Beefy Chili Stew (Printable Version)

Hearty beef and bean stew simmered in rich chili sauce with tender vegetables. Comfort food at its finest.

# What You'll Need:

→ Meats

01 - 2 lbs beef chuck, cut into 1-inch cubes

→ Vegetables

02 - 1 large onion, chopped
03 - 1 green bell pepper, diced
04 - 2 cloves garlic, minced
05 - 2 carrots, sliced
06 - 1 can (14 oz) diced tomatoes
07 - 1 can (15 oz) kidney beans, drained and rinsed
08 - 1 can (15 oz) black beans, drained and rinsed

→ Spices & Seasonings

09 - 3 tbsp chili powder
10 - 1 tsp ground cumin
11 - 1/2 tsp smoked paprika
12 - 1/4 tsp cayenne pepper (optional, to taste)
13 - Salt and pepper, to taste

→ Liquids

14 - 4 cups beef broth
15 - 2 tbsp tomato paste

→ Oils

16 - 2 tbsp olive oil

# Directions:

01 - Heat olive oil in a large Dutch oven over medium-high heat.
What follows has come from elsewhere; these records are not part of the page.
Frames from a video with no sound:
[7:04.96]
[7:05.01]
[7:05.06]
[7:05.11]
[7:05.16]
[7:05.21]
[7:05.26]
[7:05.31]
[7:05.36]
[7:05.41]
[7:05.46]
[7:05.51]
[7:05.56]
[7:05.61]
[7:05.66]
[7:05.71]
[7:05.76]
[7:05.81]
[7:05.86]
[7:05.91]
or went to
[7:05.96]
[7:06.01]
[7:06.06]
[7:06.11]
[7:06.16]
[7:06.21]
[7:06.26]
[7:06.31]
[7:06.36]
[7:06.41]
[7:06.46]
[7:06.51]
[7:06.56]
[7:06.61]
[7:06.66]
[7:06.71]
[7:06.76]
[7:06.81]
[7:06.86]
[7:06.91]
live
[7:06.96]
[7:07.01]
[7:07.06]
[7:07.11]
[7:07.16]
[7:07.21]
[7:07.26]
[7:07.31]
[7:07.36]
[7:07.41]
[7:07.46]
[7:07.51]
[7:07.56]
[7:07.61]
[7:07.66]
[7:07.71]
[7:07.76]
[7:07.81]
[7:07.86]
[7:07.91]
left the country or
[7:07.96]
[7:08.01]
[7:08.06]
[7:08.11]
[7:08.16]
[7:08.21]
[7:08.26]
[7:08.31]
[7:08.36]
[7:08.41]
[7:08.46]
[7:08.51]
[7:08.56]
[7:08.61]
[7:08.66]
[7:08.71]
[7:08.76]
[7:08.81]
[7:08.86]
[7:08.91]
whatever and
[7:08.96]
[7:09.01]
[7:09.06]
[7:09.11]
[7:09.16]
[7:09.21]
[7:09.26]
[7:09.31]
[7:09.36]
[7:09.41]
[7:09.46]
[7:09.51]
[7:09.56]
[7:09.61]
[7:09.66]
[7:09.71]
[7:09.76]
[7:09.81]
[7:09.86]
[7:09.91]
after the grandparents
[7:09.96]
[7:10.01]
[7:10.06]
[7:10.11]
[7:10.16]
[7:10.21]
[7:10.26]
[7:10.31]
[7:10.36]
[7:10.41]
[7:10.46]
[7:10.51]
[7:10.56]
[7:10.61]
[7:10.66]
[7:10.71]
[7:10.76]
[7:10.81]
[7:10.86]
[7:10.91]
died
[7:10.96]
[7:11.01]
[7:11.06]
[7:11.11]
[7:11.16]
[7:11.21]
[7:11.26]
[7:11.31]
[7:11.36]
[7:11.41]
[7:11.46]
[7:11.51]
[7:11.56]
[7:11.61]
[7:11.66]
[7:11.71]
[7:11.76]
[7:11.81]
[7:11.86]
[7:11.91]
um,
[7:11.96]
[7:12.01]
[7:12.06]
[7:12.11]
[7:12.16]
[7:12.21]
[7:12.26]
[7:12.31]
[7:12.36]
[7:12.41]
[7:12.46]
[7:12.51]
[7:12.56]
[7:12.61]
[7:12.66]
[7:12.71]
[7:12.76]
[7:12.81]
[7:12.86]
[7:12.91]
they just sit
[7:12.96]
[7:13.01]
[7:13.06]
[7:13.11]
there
Add the beef cubes in a single layer, working in batches if needed, and brown on all sides until deeply seared. Remove the beef and set aside.
02 - Add the chopped onion, diced green bell pepper, sliced carrots, and minced garlic to the pot. Sauté for 5 to 7 minutes until the vegetables are softened and fragrant.
03 - Stir in the tomato paste, chili powder, ground cumin, smoked paprika, cayenne pepper, salt, and black pepper. Cook for 2 minutes, stirring constantly, until the spices are fragrant and the paste coats the vegetables.
04 - Return the browned beef to the pot. Pour in the diced tomatoes and beef broth, stirring to combine. Bring the mixture to a steady simmer.
05 - Reduce the heat to low, cover the pot, and cook for 1 hour, stirring occasionally, until the beef begins to become tender.
06 - Stir in the drained kidney beans and black beans. Continue simmering uncovered for 20 to 30 minutes until the stew thickens and the beef is fork-tender.
07 - Taste the stew and adjust salt, pepper, and chili heat to your preference. Ladle into bowls and serve hot, garnished with chopped cilantro, sour cream, or shredded cheese if desired.

# Expert Hints:

01 -
  • The broth tastes like it took all day but most of the work happens in the first twenty minutes.
  • It freezes so well that I now make a double batch every fall and forget about it until a desperate Tuesday in January saves me.
02 -
  • If you crowd the beef in the pan during the searing step it will steam instead of brown and you will lose the entire depth of flavor that makes this stew worth the wait.
  • The stew will taste even better the next day because the starch from the beans thickens the broth overnight in the fridge.
03 -
  • Pat the beef completely dry with paper towels before seasoning and searing because moisture is the enemy of a good crust.
  • Let the finished stew rest off the heat for ten minutes before serving because the flavors settle and the texture improves dramatically.